1.  Close your eyes and breathe.

–          Stop what you’re doing.

–          Close your eyes and take at least three deep breaths.

–          Focus on the air going in through your nose and out through your nose or mouth.

–          Relax your jaw, face, neck, shoulders, and arms.

–          Slowly say to yourself, “Be here now.”

2.  Focus on what’s in front of you right now and finish it.

–          Now that you’re feeling a bit more relaxed, finish the one thing you’re working on right now.

–          Don’t do anything else.  No phone calls, emails or other distractions.  No multi-tasking.

–          Do the one thing, and only that thing, until it’s done, if at all possible.

3.  Make a list of everything else and either prioritize it, delegate it or say no.

–          Write down all the other things swimming around in your head.

–          Write as much detail as you can about each item so you have nothing left in your head that you’ll need to remember.  It will all be on that list for you to refer back to.

–          Review each item on the list and decide if you really need to do it.  Can you ask someone else to handle it?  Does it really need to be done at all?

–          Prioritize all the things that you have to do.  Ask yourself if you’re working against deadlines that you made up for yourself (give yourself some slack) or do they belong to someone else (ask for an extension).

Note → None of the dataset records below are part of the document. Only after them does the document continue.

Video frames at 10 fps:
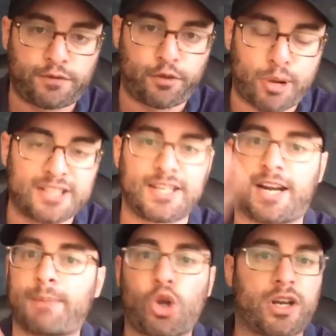for president,
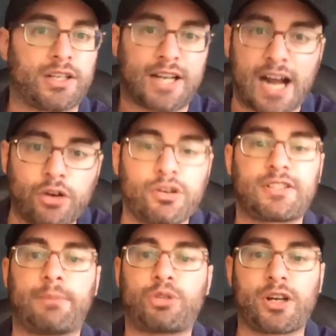I'm talking Congress,
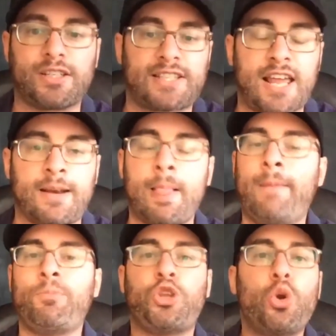I'm talking Senate.
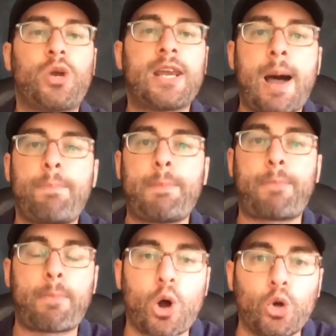You cannot be
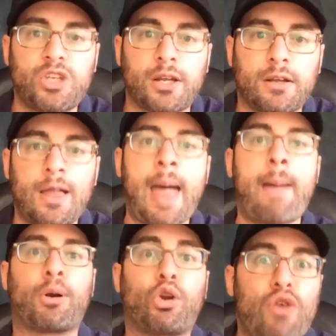proposing
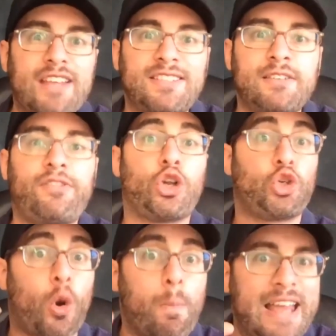progressive
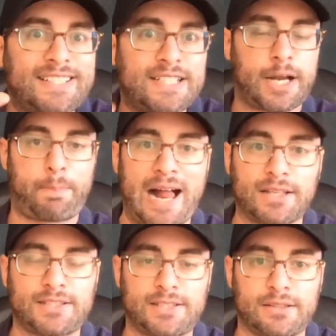domestic
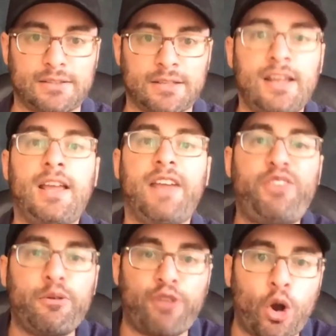policies if
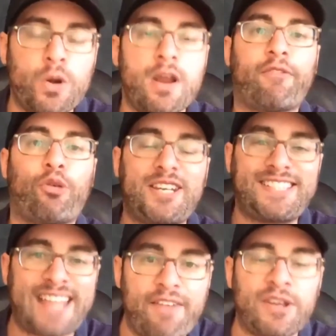you vote for a
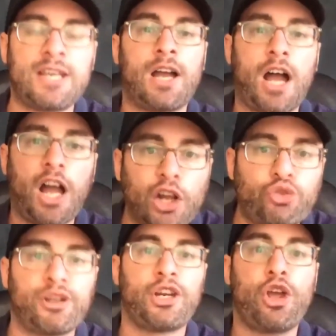seven
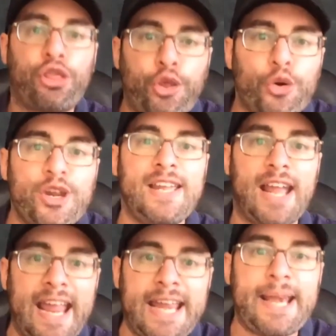hundred
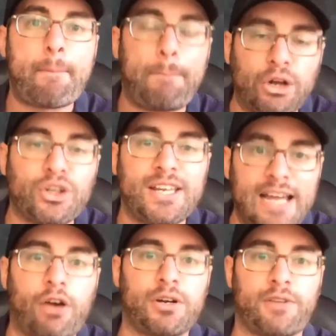thirty-eight billion
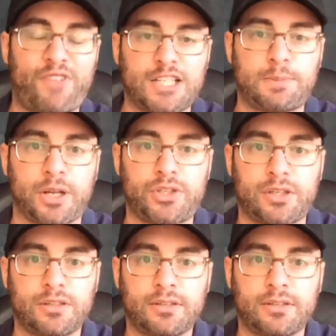dollar defense budget.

–          When you’re done, you’ll have an organized list with everything you need to do and when it needs to get done.

4.  Take a break.

–          Take a walk.  Get a cup of coffee or tea and do nothing while you sip it.  Go outside and stretch your body.  Go to an exercise class.  Play in a park.  Do anything that removes you from the place that creates stress for you.  Move your body.  Clear your mind.  Have fun!

5.  Do the next thing on your list with as little distraction as possible.

–          Tell those around you that you need some private time.

–          Go to a quiet place where you won’t be disturbed.

–          Turn off your email and any web pages that you don’t need to complete your current task.

–          Only work on one thing at a time until it’s done.

–          Take a break, then move to the next thing.

6.  Say no to any other requests until you can comfortably include them on your prioritized list.

–          Let people know you’re maxed out right now and to be patient.

–          Know that the world won’t end if you say no.  While you expect the worst, others will actually respect you more by drawing boundaries for yourself and saying no when you need to.